Heba Macksoud, a member of the first sisterhood chapter, recalled being harassed while shopping at ShopRite. The store manager, Mark Egan, helped her look for the perpetrator and then accompanied her during her shopping; for this, he received the first Salaam Shalom Award.
That night, Macksoud said, she couldn’t sleep and thought about how everything had changed since she had donned a headscarf. “I know now what it is like to be gay, black, or Jewish,” she said. “Suddenly everyone hates me. I smile at them, and they don’t smile back.”
Jerusalemite Ruth Ebenstein and Ibtisam Erekat of Abu Dis spoke about their participation in an interfaith support group for breast cancer survivors in Jerusalem. They spoke about developing a friendship, despite the obstacles of national identity, religion, and geography.
Many attendees have been interfaith activists outside of Salaam Shalom. Julie Siddiqi and Laura Marks gave a workshop on Nisa-Nashim, the organization they recently created in Great Britain that brings Jewish and Muslim women together through social action projects.

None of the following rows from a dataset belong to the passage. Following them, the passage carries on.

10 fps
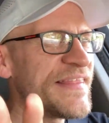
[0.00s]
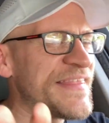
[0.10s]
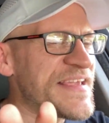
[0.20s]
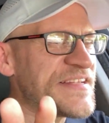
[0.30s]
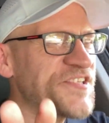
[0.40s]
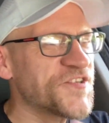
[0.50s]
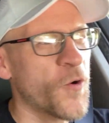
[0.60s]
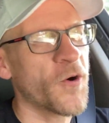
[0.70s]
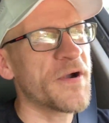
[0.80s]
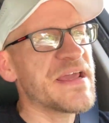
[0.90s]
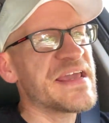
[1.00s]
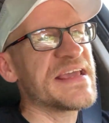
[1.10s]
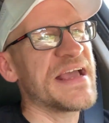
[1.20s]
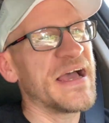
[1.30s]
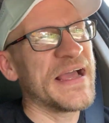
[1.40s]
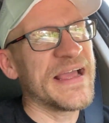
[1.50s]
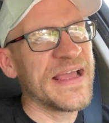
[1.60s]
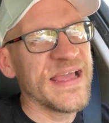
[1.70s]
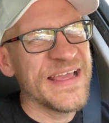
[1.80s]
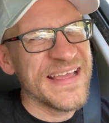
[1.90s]
the story
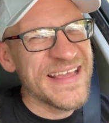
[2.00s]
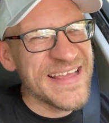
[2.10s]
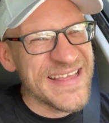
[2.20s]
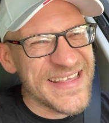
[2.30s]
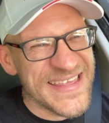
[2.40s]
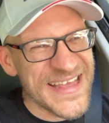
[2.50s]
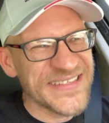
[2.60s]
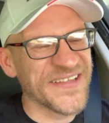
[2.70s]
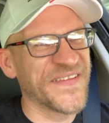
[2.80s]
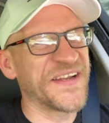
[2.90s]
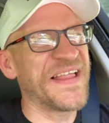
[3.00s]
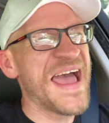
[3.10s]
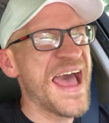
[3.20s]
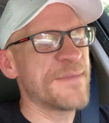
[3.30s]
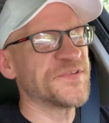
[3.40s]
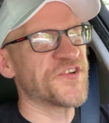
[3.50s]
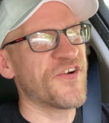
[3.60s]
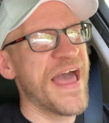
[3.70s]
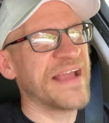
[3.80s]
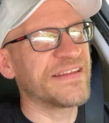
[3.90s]
gets a little
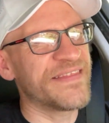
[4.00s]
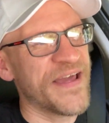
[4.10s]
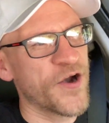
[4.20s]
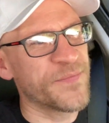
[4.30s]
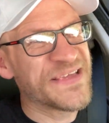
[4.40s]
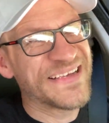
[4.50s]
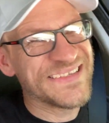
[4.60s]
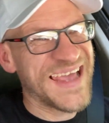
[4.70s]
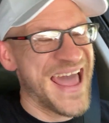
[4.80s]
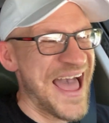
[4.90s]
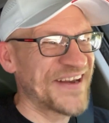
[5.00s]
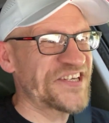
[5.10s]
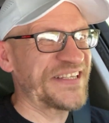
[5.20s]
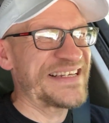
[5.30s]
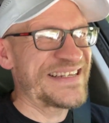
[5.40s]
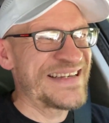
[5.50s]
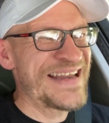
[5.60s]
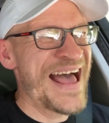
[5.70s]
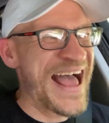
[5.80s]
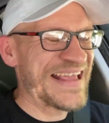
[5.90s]
abstract there because I actually did
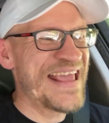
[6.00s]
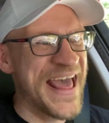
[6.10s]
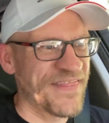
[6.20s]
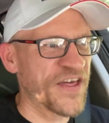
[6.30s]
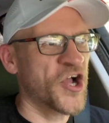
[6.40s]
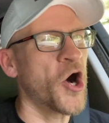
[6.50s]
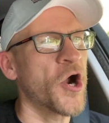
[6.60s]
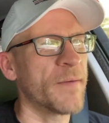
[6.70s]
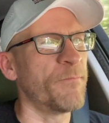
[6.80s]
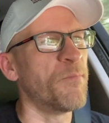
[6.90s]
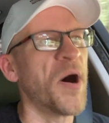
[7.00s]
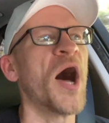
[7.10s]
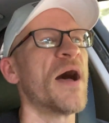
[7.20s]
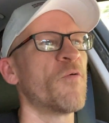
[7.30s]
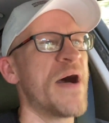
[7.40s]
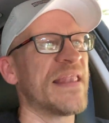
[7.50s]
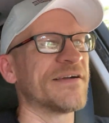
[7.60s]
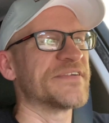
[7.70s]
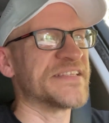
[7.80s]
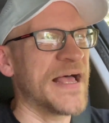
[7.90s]
not get the car bought while
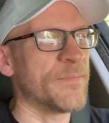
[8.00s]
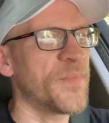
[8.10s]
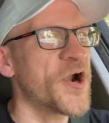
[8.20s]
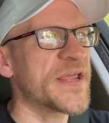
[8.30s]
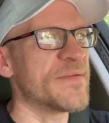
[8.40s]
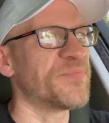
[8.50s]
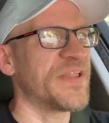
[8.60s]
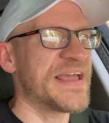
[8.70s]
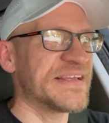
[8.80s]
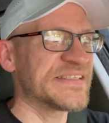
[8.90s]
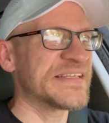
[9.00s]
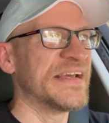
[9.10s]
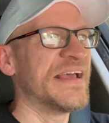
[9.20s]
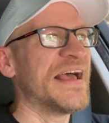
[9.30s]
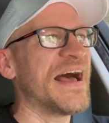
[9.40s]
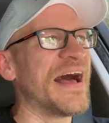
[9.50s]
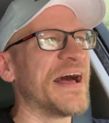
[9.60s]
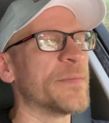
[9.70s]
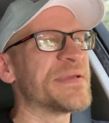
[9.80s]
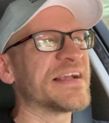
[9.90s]
it was on Marketplace
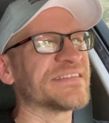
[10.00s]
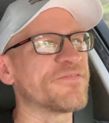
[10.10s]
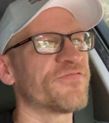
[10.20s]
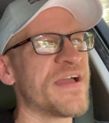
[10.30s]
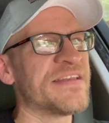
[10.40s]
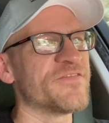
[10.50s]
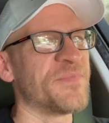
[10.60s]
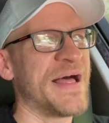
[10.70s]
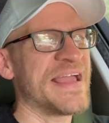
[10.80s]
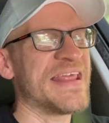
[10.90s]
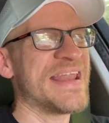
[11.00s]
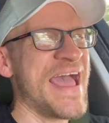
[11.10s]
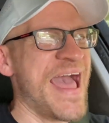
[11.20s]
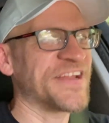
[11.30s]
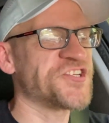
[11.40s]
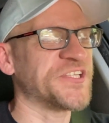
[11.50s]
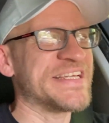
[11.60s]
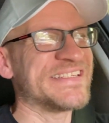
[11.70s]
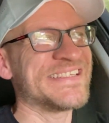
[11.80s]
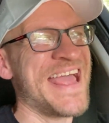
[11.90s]
because a friend of mine had
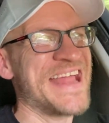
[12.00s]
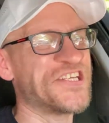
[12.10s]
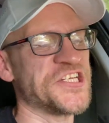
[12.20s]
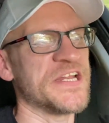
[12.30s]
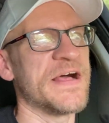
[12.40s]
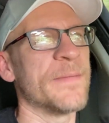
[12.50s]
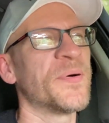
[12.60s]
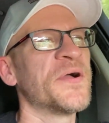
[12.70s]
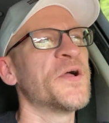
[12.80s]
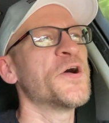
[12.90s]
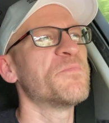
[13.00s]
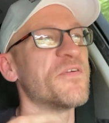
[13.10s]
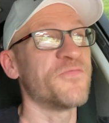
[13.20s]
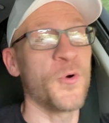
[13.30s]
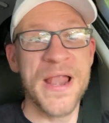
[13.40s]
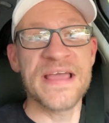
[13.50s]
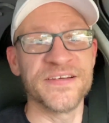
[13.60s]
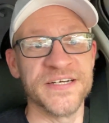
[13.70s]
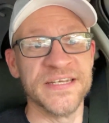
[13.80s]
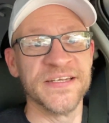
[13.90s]
actually snatched it up before I
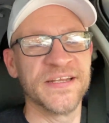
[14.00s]
could.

Sheila Sonnenschein of Kansas City, Mo., who has been involved in the Greater Kansas City Interfaith Council and has been part of a Salaam Shalom chapter for a year, emphasized the importance of talking about her interfaith work. “When people hear I am part of a chapter, for some people it is very intriguing and they want to learn more, and I think that is how we can make rippling effects, not only in our own cities but around the country and even around the world.”

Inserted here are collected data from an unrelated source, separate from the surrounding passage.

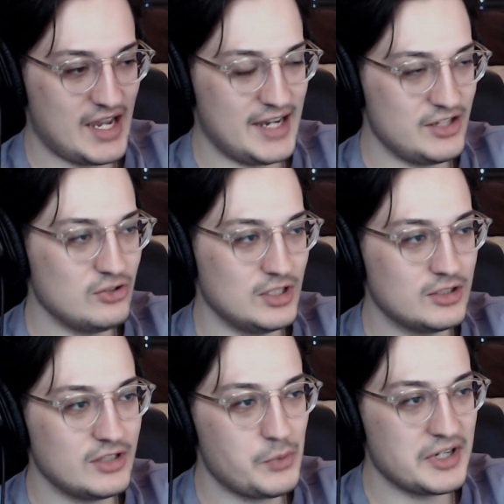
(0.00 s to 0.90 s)
And you
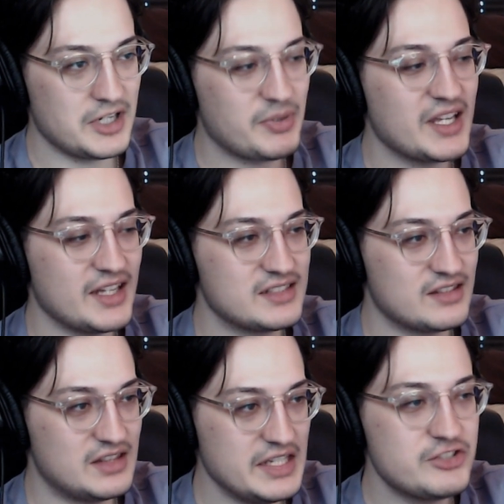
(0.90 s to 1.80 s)
literally went up against
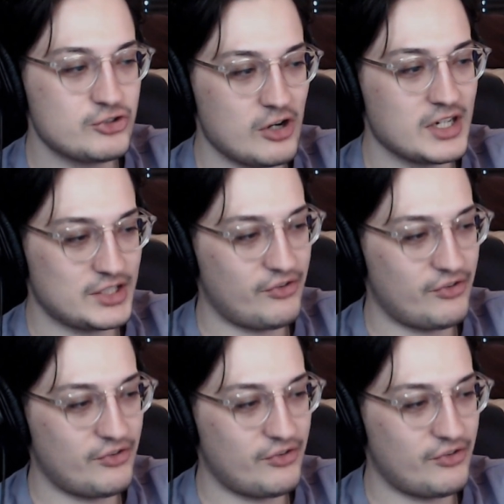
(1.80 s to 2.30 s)
the strongest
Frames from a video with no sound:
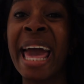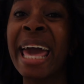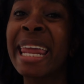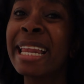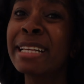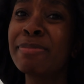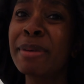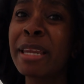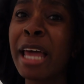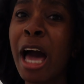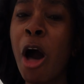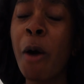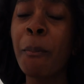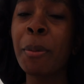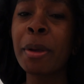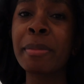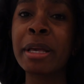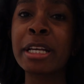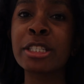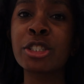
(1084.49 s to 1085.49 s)
And it's been
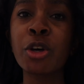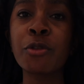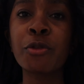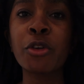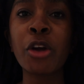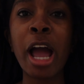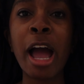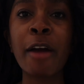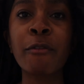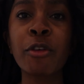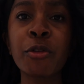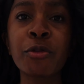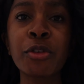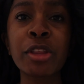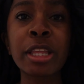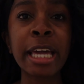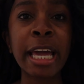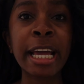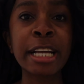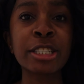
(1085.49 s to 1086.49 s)
helping me. So if you're ever
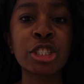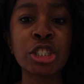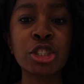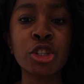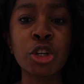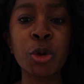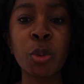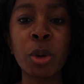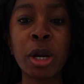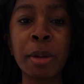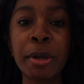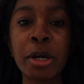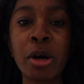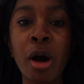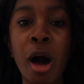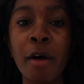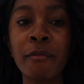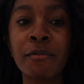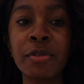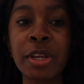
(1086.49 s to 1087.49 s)
feeling anxious or you wanna be
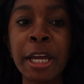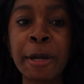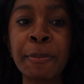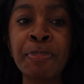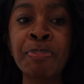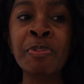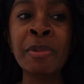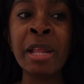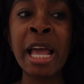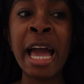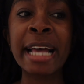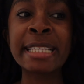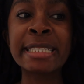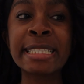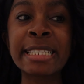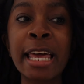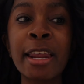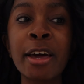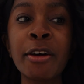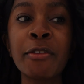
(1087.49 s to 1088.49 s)
confident,
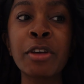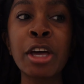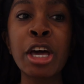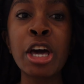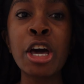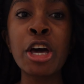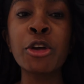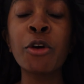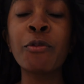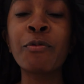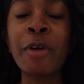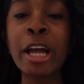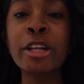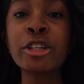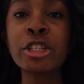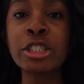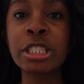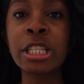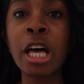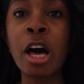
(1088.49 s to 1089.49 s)
instead of, you'll find
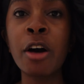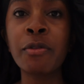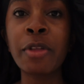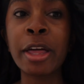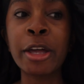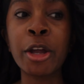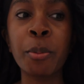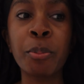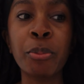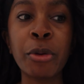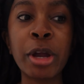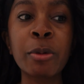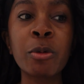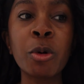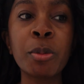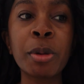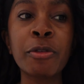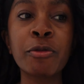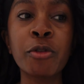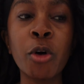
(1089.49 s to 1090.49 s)
yourself like your brain
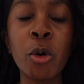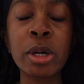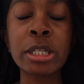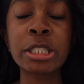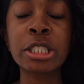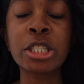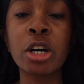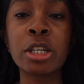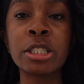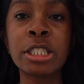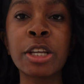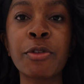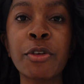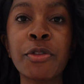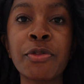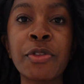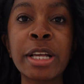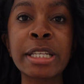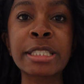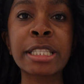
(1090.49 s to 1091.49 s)
will be focusing on
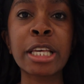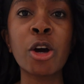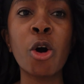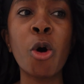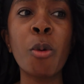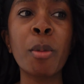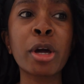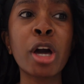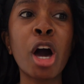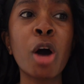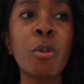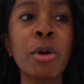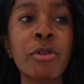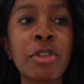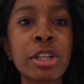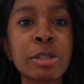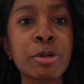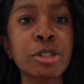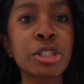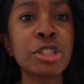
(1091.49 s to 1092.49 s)
different things. Like, oh my God, what if
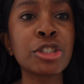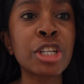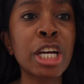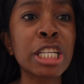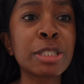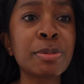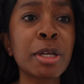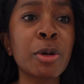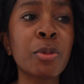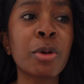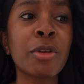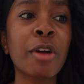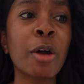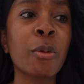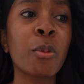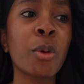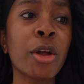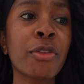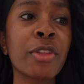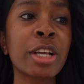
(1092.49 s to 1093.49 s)
this person judged me? What if
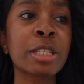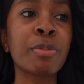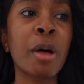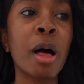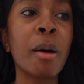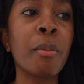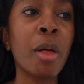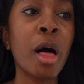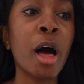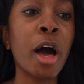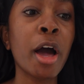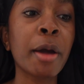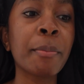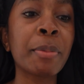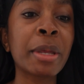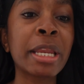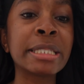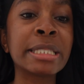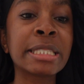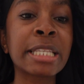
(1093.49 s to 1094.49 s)
I wear this, blah, blah.
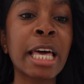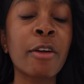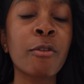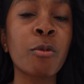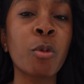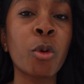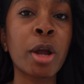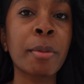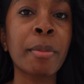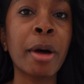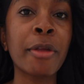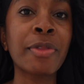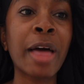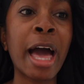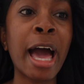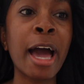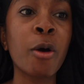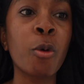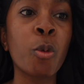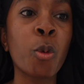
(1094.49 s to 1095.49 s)
But instead of worrying about
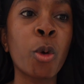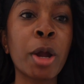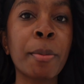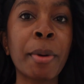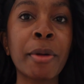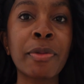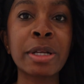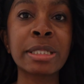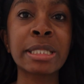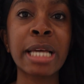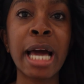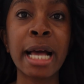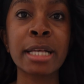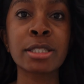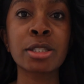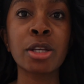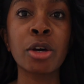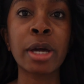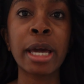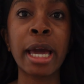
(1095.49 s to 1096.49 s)
that, worry about the
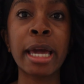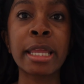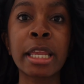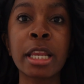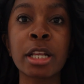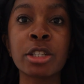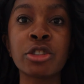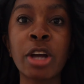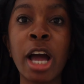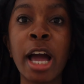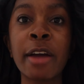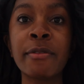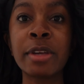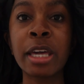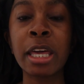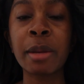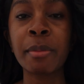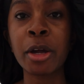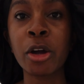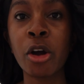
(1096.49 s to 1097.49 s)
task. Okay, I need to drive,
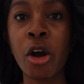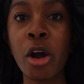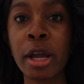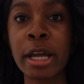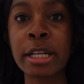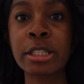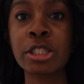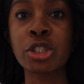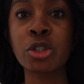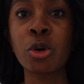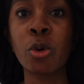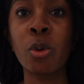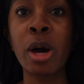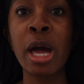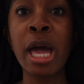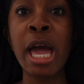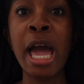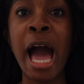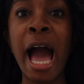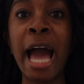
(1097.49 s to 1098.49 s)
get in my car, get to school.
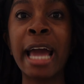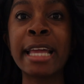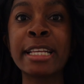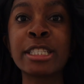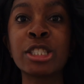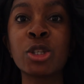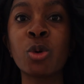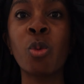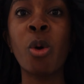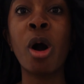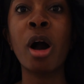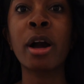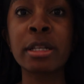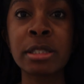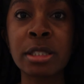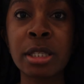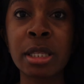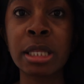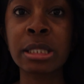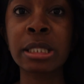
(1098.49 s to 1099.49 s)
I need to walk
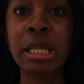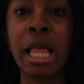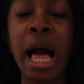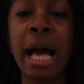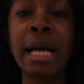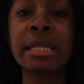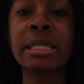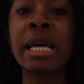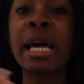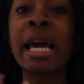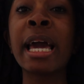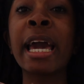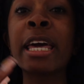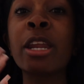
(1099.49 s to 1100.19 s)
into this class.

A preconference attended by 30 or 40 people included a visit to the Friday service at the Islamic Society of Central Jersey in Monmouth Junction and Shabbat services at Highland Park Conservative Temple-Congregation Anshe Emeth. At the mosque, Imam Hamad Ahmad Chebli’s sermon emphasized Muslim texts teaching moderation and criticizing extremism in the guise of religious devotion.
Shelley Slafkes, a South Orange resident and a member of the recently formed Essex County chapter of Salaam Shalom, said the organization advises chapters not to talk “politics” for a year or two, until friendship and trust have developed among members. However, she said, “speaking about rhetoric, fear, and Muslims being targeted — that is not political.”
A Muslim conference attendee from central Jersey told NJJN about her worries following the attacks in San Bernardino and Paris. One of her sons is light-skinned and has blue eyes, which means that many of his schoolmates do not know he is Muslim. “He gets to hear everything unfiltered — ‘Kill the Muslims, they don’t deserve to live,’” she said.